Per la sezione "Figli e Amanti" del Festival di Torino, Saverio Costanzo spiega i motivi che l'hanno indotto a scegliere il capolavoro di Luis Buñuel del 1962, L'angelo sterminatore. Ad intervistarlo Emanuela Martini, vice direttore del TFF, e Roberto Nepoti, critico cinematogarfico de La Repubblica. "Ho visto il film a 25 anni - dice Costanzo - dopo aver realizzato alcuni documentari incentrati sugli spazi chiusi. Mi è servito per capire cosa stessi facendo e cosa volevo fare". Emanuela Martini evidenzia come non sia difficile trovare un legame tra la filmografia di Costanzo e il tema de L'angelo sterminatore: "In effetti nei miei tre film è sempre presente l'elemento spaziale vissuto a volte come desiderio di emancipazione, di libertà, altre volte come costrizione del proprio stato", risponde il regista. Che spiega: "In Private il capofamiglia potrebbe abbandonare la casa, ma decide di non farlo. Nel mio secondo film, In memoria di me, un giovane decide di rinchiudersi in un convento per sfuggire al mondo che non riesce più a sopportare. Nell'ultimo, La solitudine dei numeri primi, lo spazio non è più un luogo fisico, ma è quello dell'anima ed assistiamo ad una mancanza d'emancipazione da se stessi".

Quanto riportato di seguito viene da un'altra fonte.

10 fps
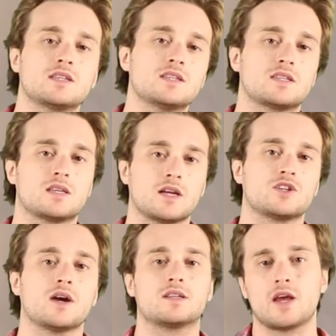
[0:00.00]
this is
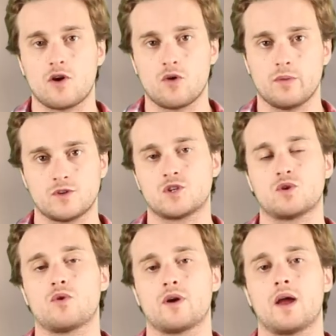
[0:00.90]
such a terrible
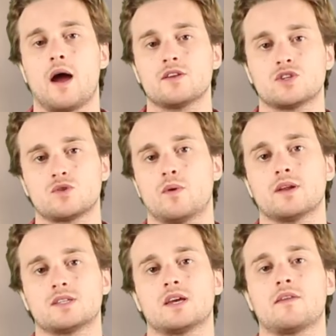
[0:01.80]
story. I just want
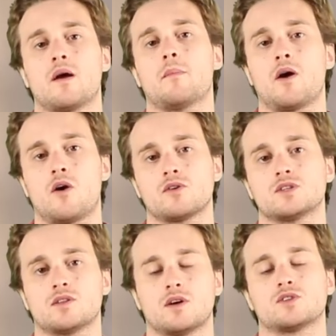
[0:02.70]
to say that my
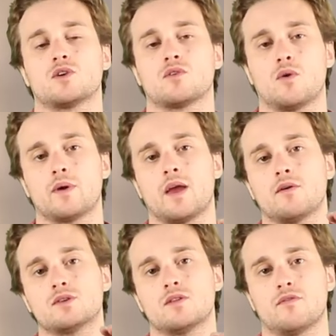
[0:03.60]
hearts and thoughts are going
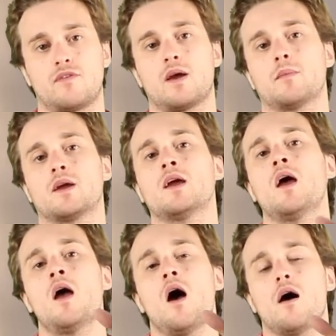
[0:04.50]
out to the family
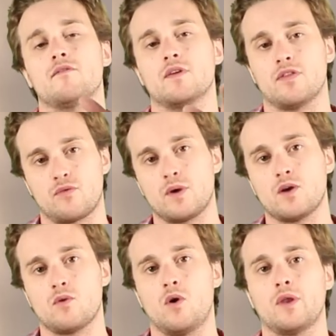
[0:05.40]
of the
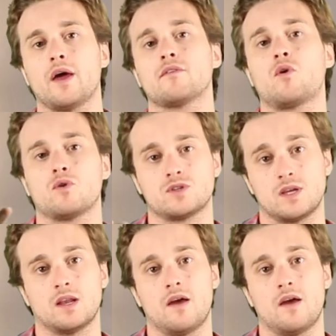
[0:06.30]
3-year-old and of course the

Il critico Nepoti racconta un piccolo aneddoto legato al film: ”In origine la pellicola non doveva avere questo titolo, ma Buñuel lo prese in prestito da una pièce teatrale mai andata in scena. Lo utilizzò solo perché gli piaceva. Il che è sintomatico di come, a volte, si voglia trovare in film surreali come questo, significati e significanti che non esistono".
Saverio Costanzo conclude con una riflessione sull'attuale momento del cinema in Italia e all'estero: “Non oso immaginare come sarebbe stato accolto oggi un film come L'angelo sterminatore. Oggi che nessuno vuole storie misteriose, ma si pretende sempre chiarezza, fin dalle sceneggiature. Cosa doppiamente assurda, dal momento che neppure la vita offre sicurezze".